For a refresh on the episode, I suggest you visit Lostpedia’s excellent Wiki page.

The flashbacks were probably the most informative part of the episode, or at least of the Kate plots. We knew that Kate was a fugitive, which suggested she wasn’t exactly a hugs-and-roses kind of person all the time, but she’s stone cold in this episode. Capable of shooting her accomplices with very little provocation, acting in self-interest rather than in self-defence. And masterminding a successful bank robbery demonstrates a level of intelligence and forward-thinking that I wish she’d displayed more often on the Island. I like that the character had a darker edge; I much prefer characters that have some ambiguity to them, grey areas to their personalities.
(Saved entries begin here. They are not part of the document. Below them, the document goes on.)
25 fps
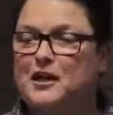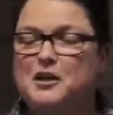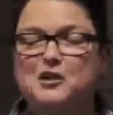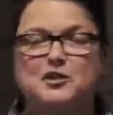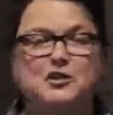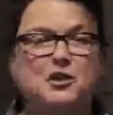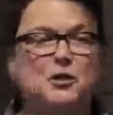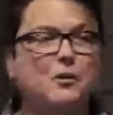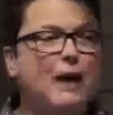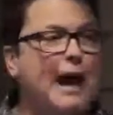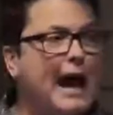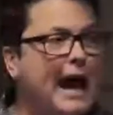
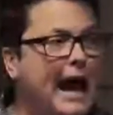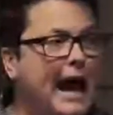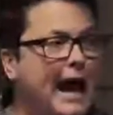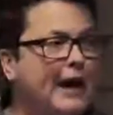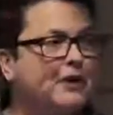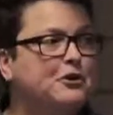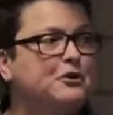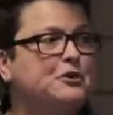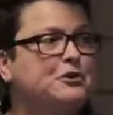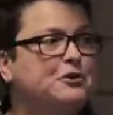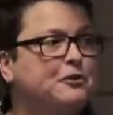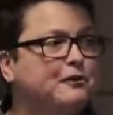So
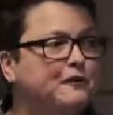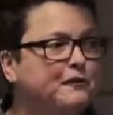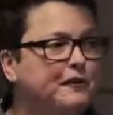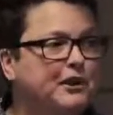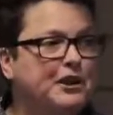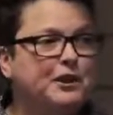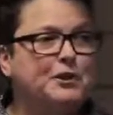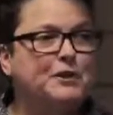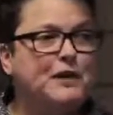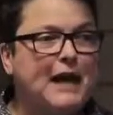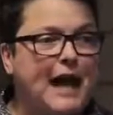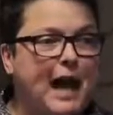hackers have
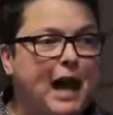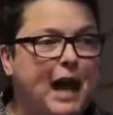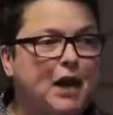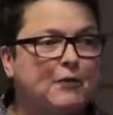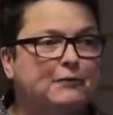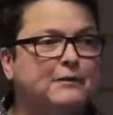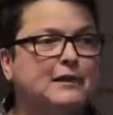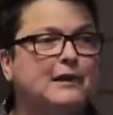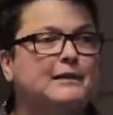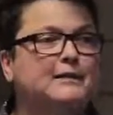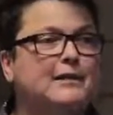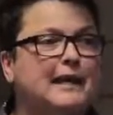figured
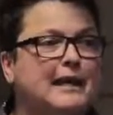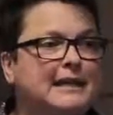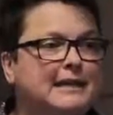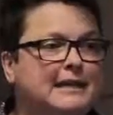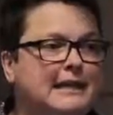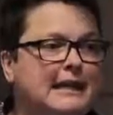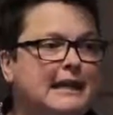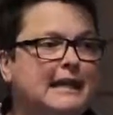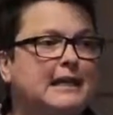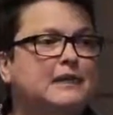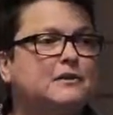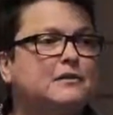out that they
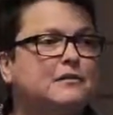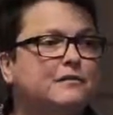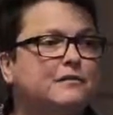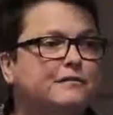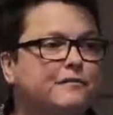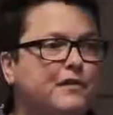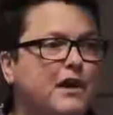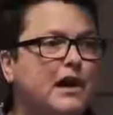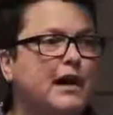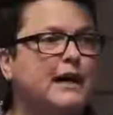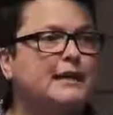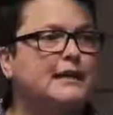need to
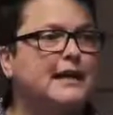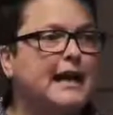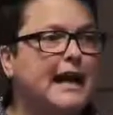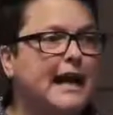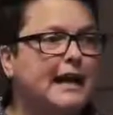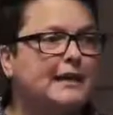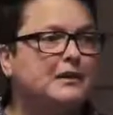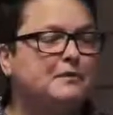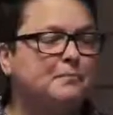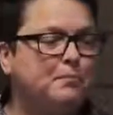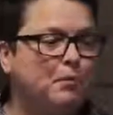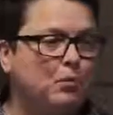find
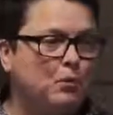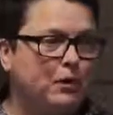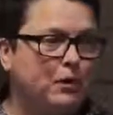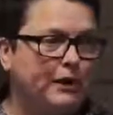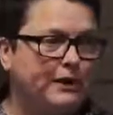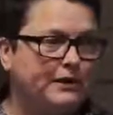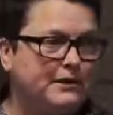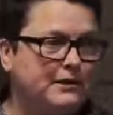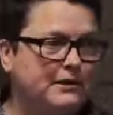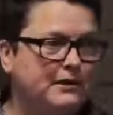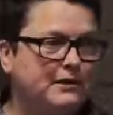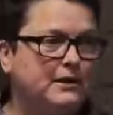
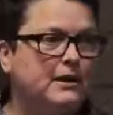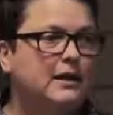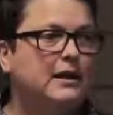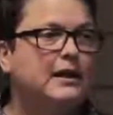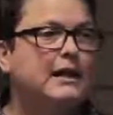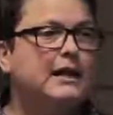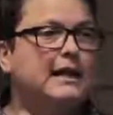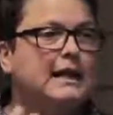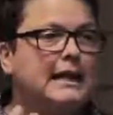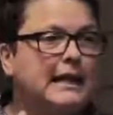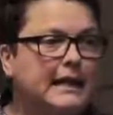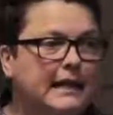exploits
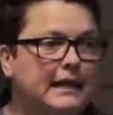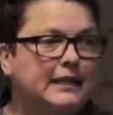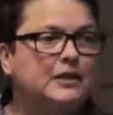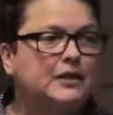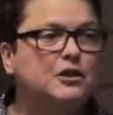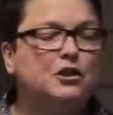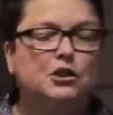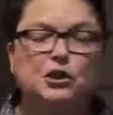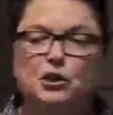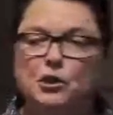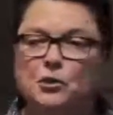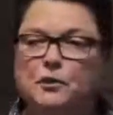
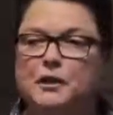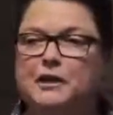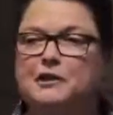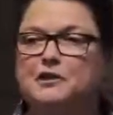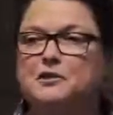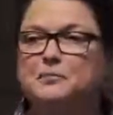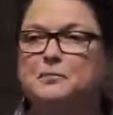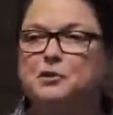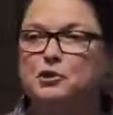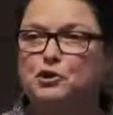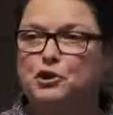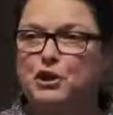in
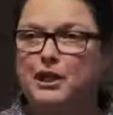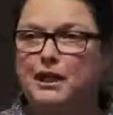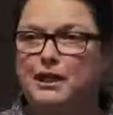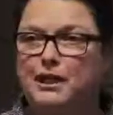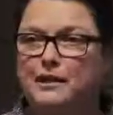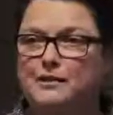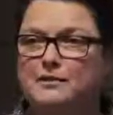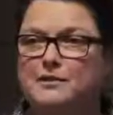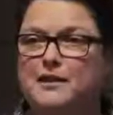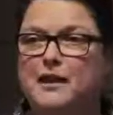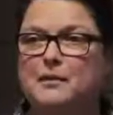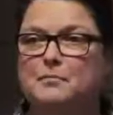Unix
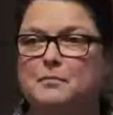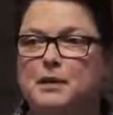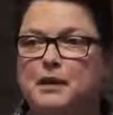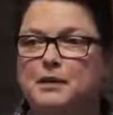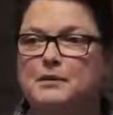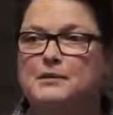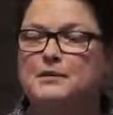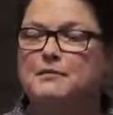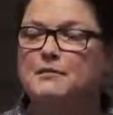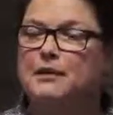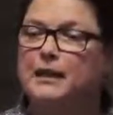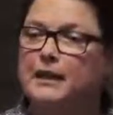machines. That
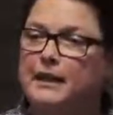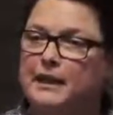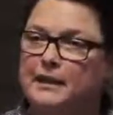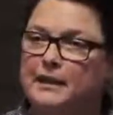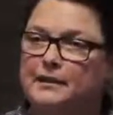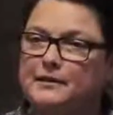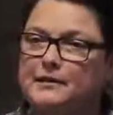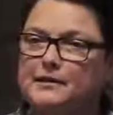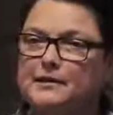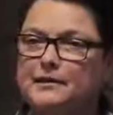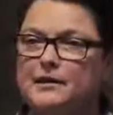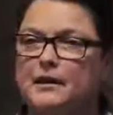means
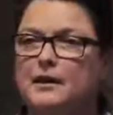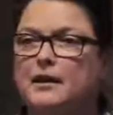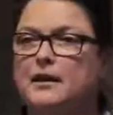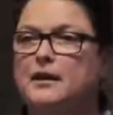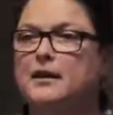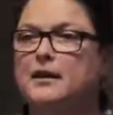Linux,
Makes them more interesting and more realistic.

The case. Ah, the case… a MacGuffin if I ever saw one. Normally I like when a mystery is dangled in front of my nose, and a good-old-fashioned “what’s in the case?” should’ve been right up my alley. But unfortunately, it was less about the mystery and more about showing off the love triangle, which is starting to show its seams–and we’re halfway into season 1 of a six-season series. The final reveal of Kate’s toy plane and her admitting that it belonged to the man she killed was weak–the same reveal, that she was a murderer, was done much better in “Outlaws”. And while seeing Jack force Sawyer to back down the way he did was kinda awesome, I wish that confrontation could’ve come over something more meaningful.
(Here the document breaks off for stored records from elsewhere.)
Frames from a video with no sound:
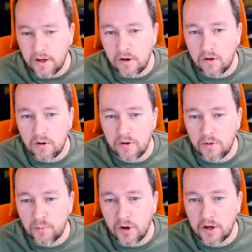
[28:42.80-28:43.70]
are on the
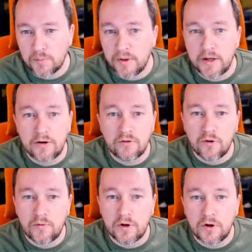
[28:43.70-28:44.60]
product page. So
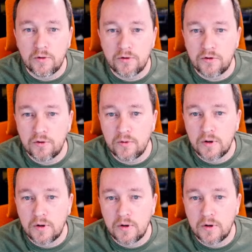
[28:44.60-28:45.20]
if we go to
The subplots were all a lot more interesting, even though they only made up a small portion of the episode. Rose demonstrates more of her trademark awesomeness, helping Charlie cope with his survivor’s guilt. It was also good to see Dominic Monaghan play another side of his character; he’s a fantastic actor and I wish he could get a lead role in a series to really show this off. Locke and Boone were barely a footnote in the episode, though we saw more of how this master/apprentice relationship has developed. Shannon got to have a scene with someone other than Boone, and while I was never onboard with the Sayid/Shannon relationship, I like how he was able to bring Shannon out of her shell and get her to be a semi-contributing part of the Losties. Finally, I couldn’t help but prick my ears when Sayid claims that all he heard in the jungle was wind and regular noises, not the Whispers. To me, it smacks of creating another Scully character to pitch against Locke’s Mulder over the coming seasons.

A very short post, because this wasn’t a meaty episode. While I like what the flashbacks demonstrated about Kate, the love triangle dominated the story even as I started getting sick of it all over again. Very good subplots couldn’t make this one a high-ranker, a classic or something to go out of my way to rewatch.